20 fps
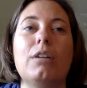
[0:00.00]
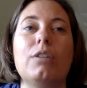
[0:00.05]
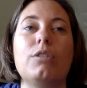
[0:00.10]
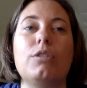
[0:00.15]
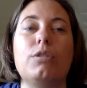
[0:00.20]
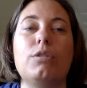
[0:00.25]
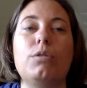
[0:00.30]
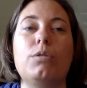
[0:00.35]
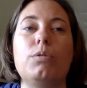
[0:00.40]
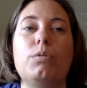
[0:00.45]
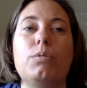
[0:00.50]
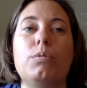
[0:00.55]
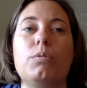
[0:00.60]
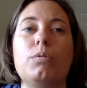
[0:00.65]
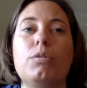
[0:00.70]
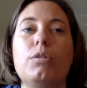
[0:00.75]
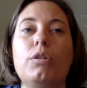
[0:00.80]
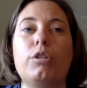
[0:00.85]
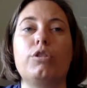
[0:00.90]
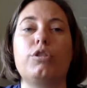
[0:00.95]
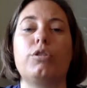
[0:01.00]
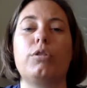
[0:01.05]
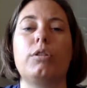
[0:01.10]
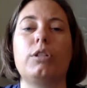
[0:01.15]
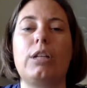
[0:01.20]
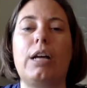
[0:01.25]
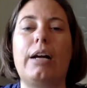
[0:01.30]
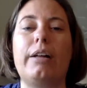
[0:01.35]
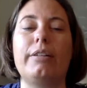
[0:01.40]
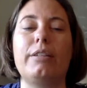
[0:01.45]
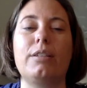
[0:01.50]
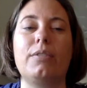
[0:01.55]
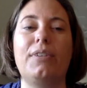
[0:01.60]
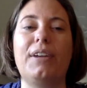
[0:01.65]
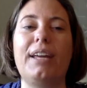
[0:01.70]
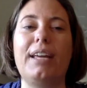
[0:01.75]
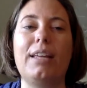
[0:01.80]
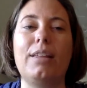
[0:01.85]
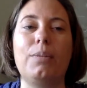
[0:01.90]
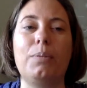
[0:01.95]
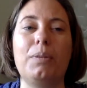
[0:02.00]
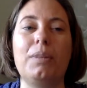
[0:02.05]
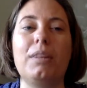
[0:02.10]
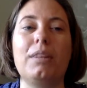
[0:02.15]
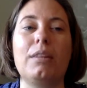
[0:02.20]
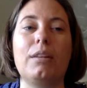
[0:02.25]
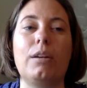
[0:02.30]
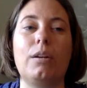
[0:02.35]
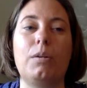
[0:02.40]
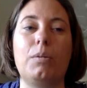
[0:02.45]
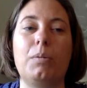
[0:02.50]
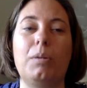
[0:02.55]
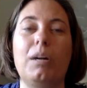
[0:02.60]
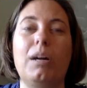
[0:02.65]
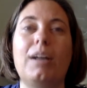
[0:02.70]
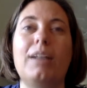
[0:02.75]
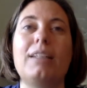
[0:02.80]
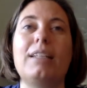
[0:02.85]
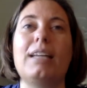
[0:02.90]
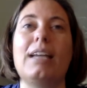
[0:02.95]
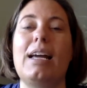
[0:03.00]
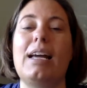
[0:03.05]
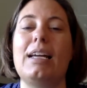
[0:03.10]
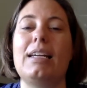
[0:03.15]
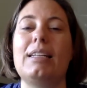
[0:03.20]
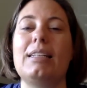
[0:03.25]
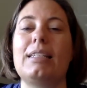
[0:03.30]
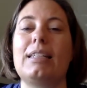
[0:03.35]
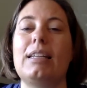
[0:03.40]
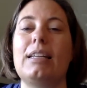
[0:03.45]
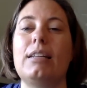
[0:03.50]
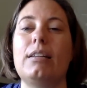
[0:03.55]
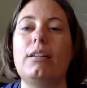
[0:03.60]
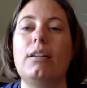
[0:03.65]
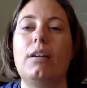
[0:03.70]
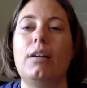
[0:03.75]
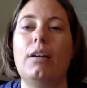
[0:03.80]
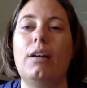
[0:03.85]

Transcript: to nurture a child's faith within the home context. And,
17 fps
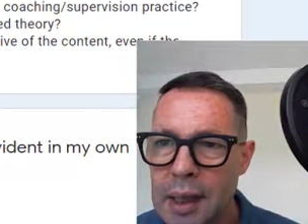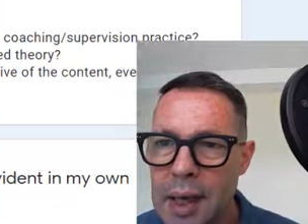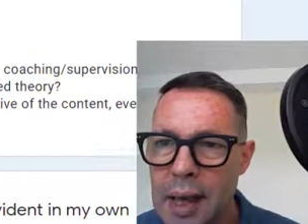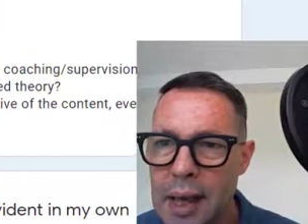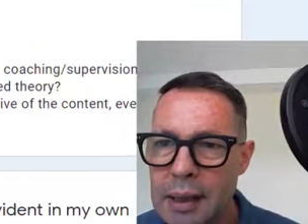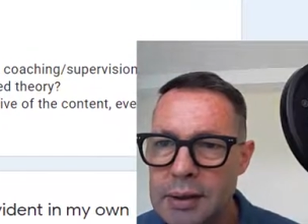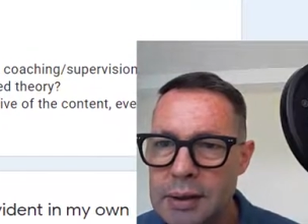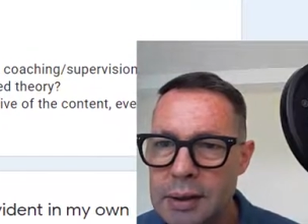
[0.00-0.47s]

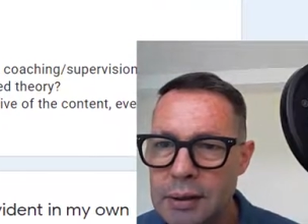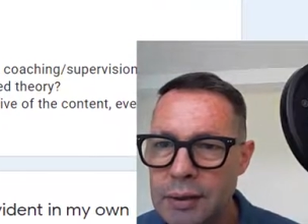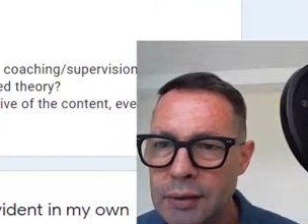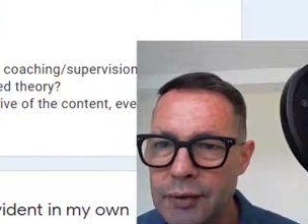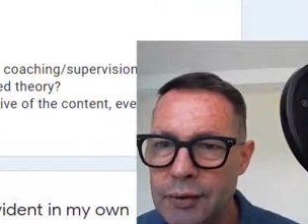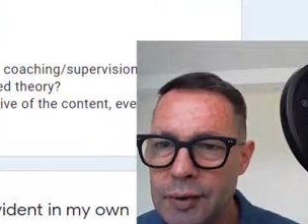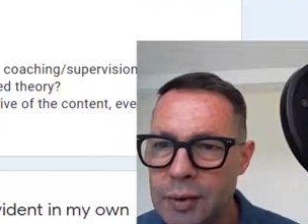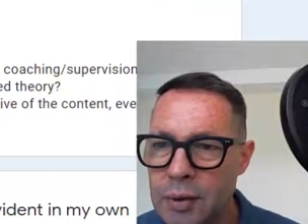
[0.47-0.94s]
ask
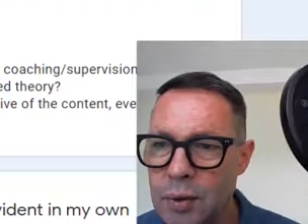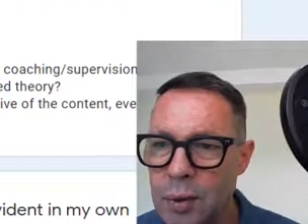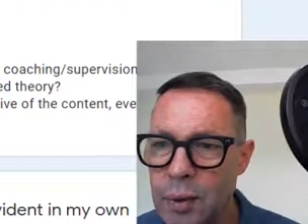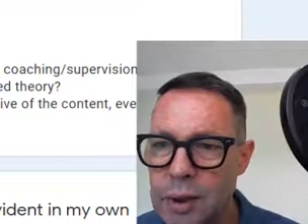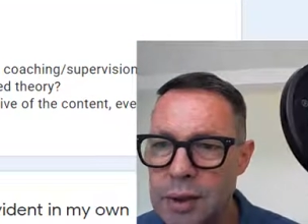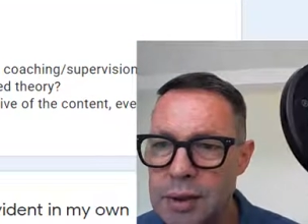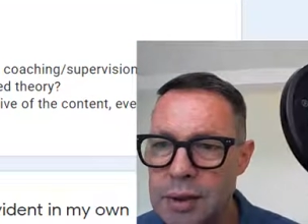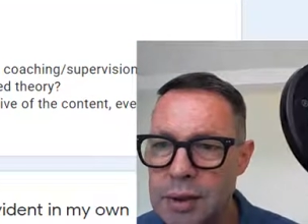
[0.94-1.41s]
you a few
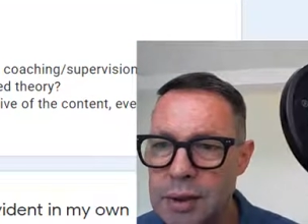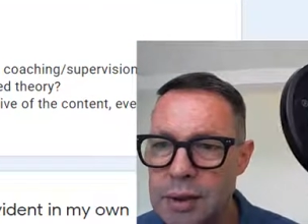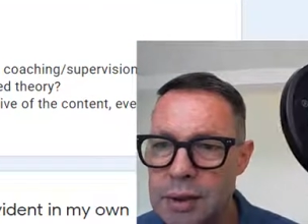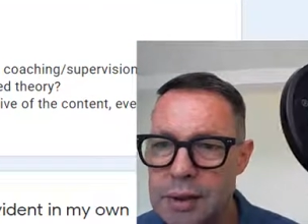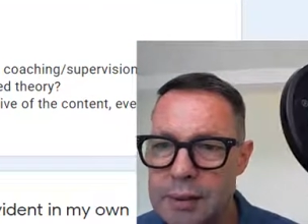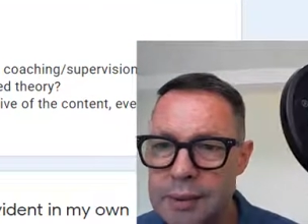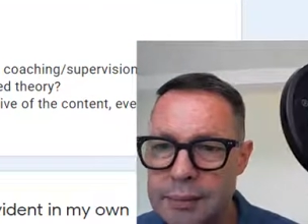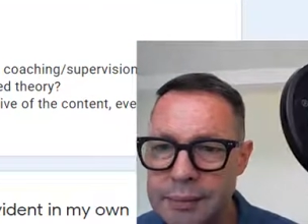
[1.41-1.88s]

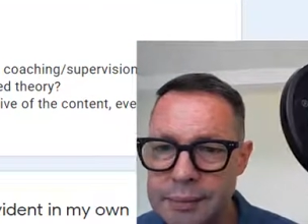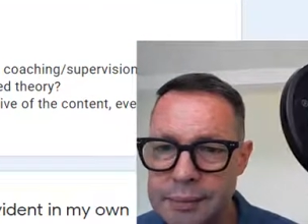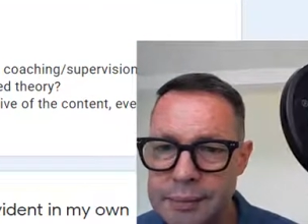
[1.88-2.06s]
questions,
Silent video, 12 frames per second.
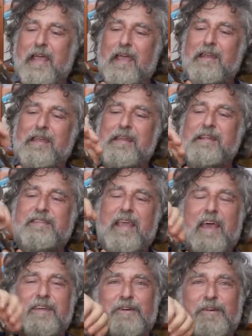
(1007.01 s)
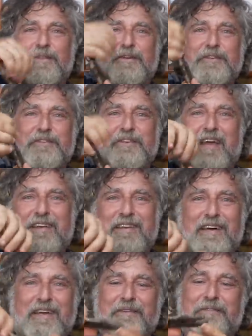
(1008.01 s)
And in its handle, there's a
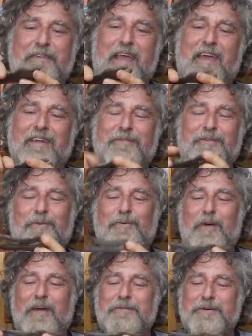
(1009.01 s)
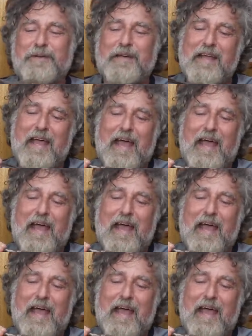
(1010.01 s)
jackknife and a screwdriver.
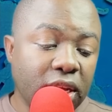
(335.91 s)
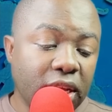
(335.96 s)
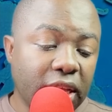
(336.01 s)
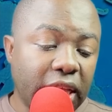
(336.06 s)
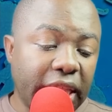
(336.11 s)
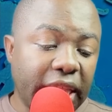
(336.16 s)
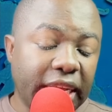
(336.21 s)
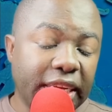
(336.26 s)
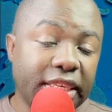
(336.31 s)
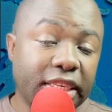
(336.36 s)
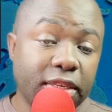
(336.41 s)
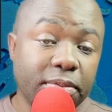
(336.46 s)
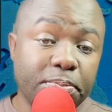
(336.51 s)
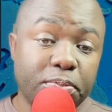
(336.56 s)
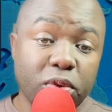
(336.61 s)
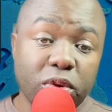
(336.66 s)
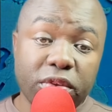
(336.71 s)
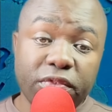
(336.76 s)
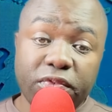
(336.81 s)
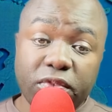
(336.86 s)
that
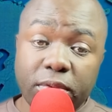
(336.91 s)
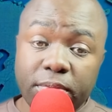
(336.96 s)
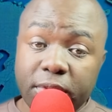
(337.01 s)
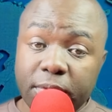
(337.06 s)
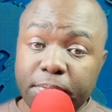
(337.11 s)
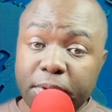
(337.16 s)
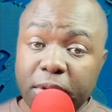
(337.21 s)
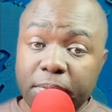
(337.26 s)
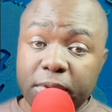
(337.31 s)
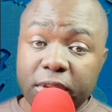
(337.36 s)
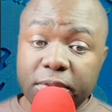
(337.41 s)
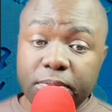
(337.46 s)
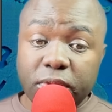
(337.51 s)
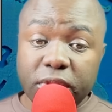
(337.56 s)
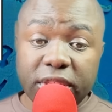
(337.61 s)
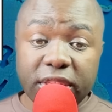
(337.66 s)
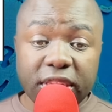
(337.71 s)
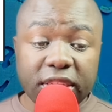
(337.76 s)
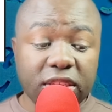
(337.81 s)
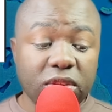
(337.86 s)
report from the public
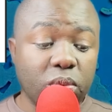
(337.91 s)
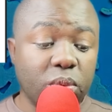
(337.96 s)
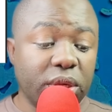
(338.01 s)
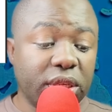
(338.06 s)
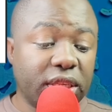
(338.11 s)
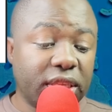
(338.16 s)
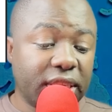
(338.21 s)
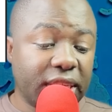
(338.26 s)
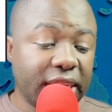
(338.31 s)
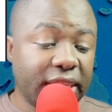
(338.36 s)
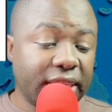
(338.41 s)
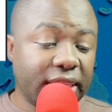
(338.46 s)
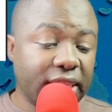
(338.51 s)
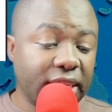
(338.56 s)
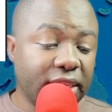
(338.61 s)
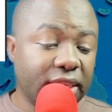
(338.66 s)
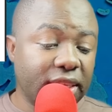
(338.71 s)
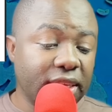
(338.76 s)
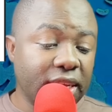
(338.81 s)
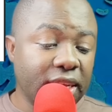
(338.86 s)
protector, which says
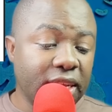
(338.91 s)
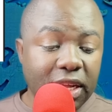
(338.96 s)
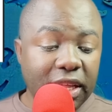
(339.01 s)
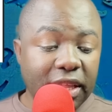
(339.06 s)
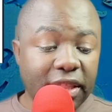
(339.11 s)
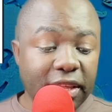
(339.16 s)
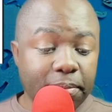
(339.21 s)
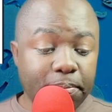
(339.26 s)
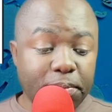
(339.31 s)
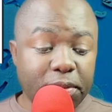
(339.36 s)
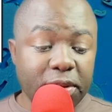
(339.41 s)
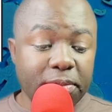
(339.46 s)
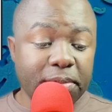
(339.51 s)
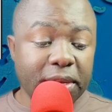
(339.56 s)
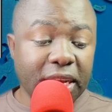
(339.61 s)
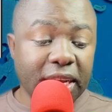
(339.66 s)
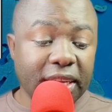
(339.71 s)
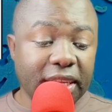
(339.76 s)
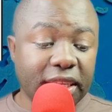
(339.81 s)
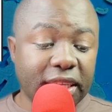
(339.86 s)
that the
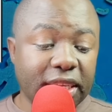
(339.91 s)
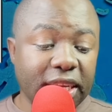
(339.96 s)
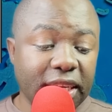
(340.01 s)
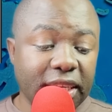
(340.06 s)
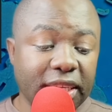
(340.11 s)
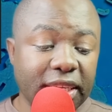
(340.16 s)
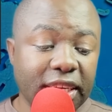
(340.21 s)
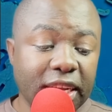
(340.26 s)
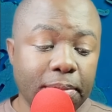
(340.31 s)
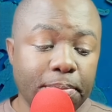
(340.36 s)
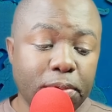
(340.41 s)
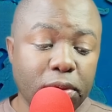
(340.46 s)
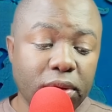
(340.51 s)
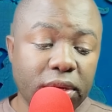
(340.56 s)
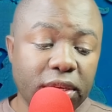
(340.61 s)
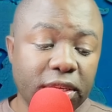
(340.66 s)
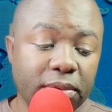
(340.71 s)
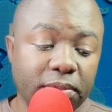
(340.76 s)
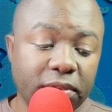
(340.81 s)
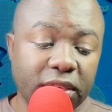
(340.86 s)
Premier has taken
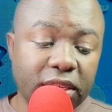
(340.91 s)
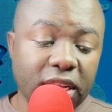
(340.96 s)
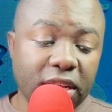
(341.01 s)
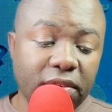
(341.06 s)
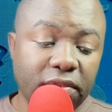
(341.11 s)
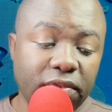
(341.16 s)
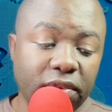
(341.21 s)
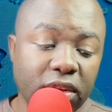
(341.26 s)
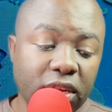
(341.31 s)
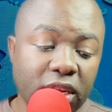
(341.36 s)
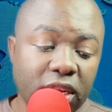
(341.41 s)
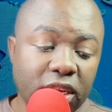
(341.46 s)
upon himself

········

* [What to work on] All of the records above are to be written out exactly, minus their images.

* [Response area]
20 fps
[0:00.00]
[0:00.05]
[0:00.10]
[0:00.15]
[0:00.20]
[0:00.25]
[0:00.30]
[0:00.35]
[0:00.40]
[0:00.45]
[0:00.50]
[0:00.55]
[0:00.60]
[0:00.65]
[0:00.70]
[0:00.75]
[0:00.80]
[0:00.85]
[0:00.90]
[0:00.95]
[0:01.00]
[0:01.05]
[0:01.10]
[0:01.15]
[0:01.20]
[0:01.25]
[0:01.30]
[0:01.35]
[0:01.40]
[0:01.45]
[0:01.50]
[0:01.55]
[0:01.60]
[0:01.65]
[0:01.70]
[0:01.75]
[0:01.80]
[0:01.85]
[0:01.90]
[0:01.95]
[0:02.00]
[0:02.05]
[0:02.10]
[0:02.15]
[0:02.20]
[0:02.25]
[0:02.30]
[0:02.35]
[0:02.40]
[0:02.45]
[0:02.50]
[0:02.55]
[0:02.60]
[0:02.65]
[0:02.70]
[0:02.75]
[0:02.80]
[0:02.85]
[0:02.90]
[0:02.95]
[0:03.00]
[0:03.05]
[0:03.10]
[0:03.15]
[0:03.20]
[0:03.25]
[0:03.30]
[0:03.35]
[0:03.40]
[0:03.45]
[0:03.50]
[0:03.55]
[0:03.60]
[0:03.65]
[0:03.70]
[0:03.75]
[0:03.80]
[0:03.85]

Transcript: to nurture a child's faith within the home context. And,
17 fps
[0.00-0.47s]

[0.47-0.94s]
ask
[0.94-1.41s]
you a few
[1.41-1.88s]

[1.88-2.06s]
questions,
Silent video, 12 frames per second.
(1007.01 s)
(1008.01 s)
And in its handle, there's a
(1009.01 s)
(1010.01 s)
jackknife and a screwdriver.
(335.91 s)
(335.96 s)
(336.01 s)
(336.06 s)
(336.11 s)
(336.16 s)
(336.21 s)
(336.26 s)
(336.31 s)
(336.36 s)
(336.41 s)
(336.46 s)
(336.51 s)
(336.56 s)
(336.61 s)
(336.66 s)
(336.71 s)
(336.76 s)
(336.81 s)
(336.86 s)
that
(336.91 s)
(336.96 s)
(337.01 s)
(337.06 s)
(337.11 s)
(337.16 s)
(337.21 s)
(337.26 s)
(337.31 s)
(337.36 s)
(337.41 s)
(337.46 s)
(337.51 s)
(337.56 s)
(337.61 s)
(337.66 s)
(337.71 s)
(337.76 s)
(337.81 s)
(337.86 s)
report from the public
(337.91 s)
(337.96 s)
(338.01 s)
(338.06 s)
(338.11 s)
(338.16 s)
(338.21 s)
(338.26 s)
(338.31 s)
(338.36 s)
(338.41 s)
(338.46 s)
(338.51 s)
(338.56 s)
(338.61 s)
(338.66 s)
(338.71 s)
(338.76 s)
(338.81 s)
(338.86 s)
protector, which says
(338.91 s)
(338.96 s)
(339.01 s)
(339.06 s)
(339.11 s)
(339.16 s)
(339.21 s)
(339.26 s)
(339.31 s)
(339.36 s)
(339.41 s)
(339.46 s)
(339.51 s)
(339.56 s)
(339.61 s)
(339.66 s)
(339.71 s)
(339.76 s)
(339.81 s)
(339.86 s)
that the
(339.91 s)
(339.96 s)
(340.01 s)
(340.06 s)
(340.11 s)
(340.16 s)
(340.21 s)
(340.26 s)
(340.31 s)
(340.36 s)
(340.41 s)
(340.46 s)
(340.51 s)
(340.56 s)
(340.61 s)
(340.66 s)
(340.71 s)
(340.76 s)
(340.81 s)
(340.86 s)
Premier has taken
(340.91 s)
(340.96 s)
(341.01 s)
(341.06 s)
(341.11 s)
(341.16 s)
(341.21 s)
(341.26 s)
(341.31 s)
(341.36 s)
(341.41 s)
(341.46 s)
upon himself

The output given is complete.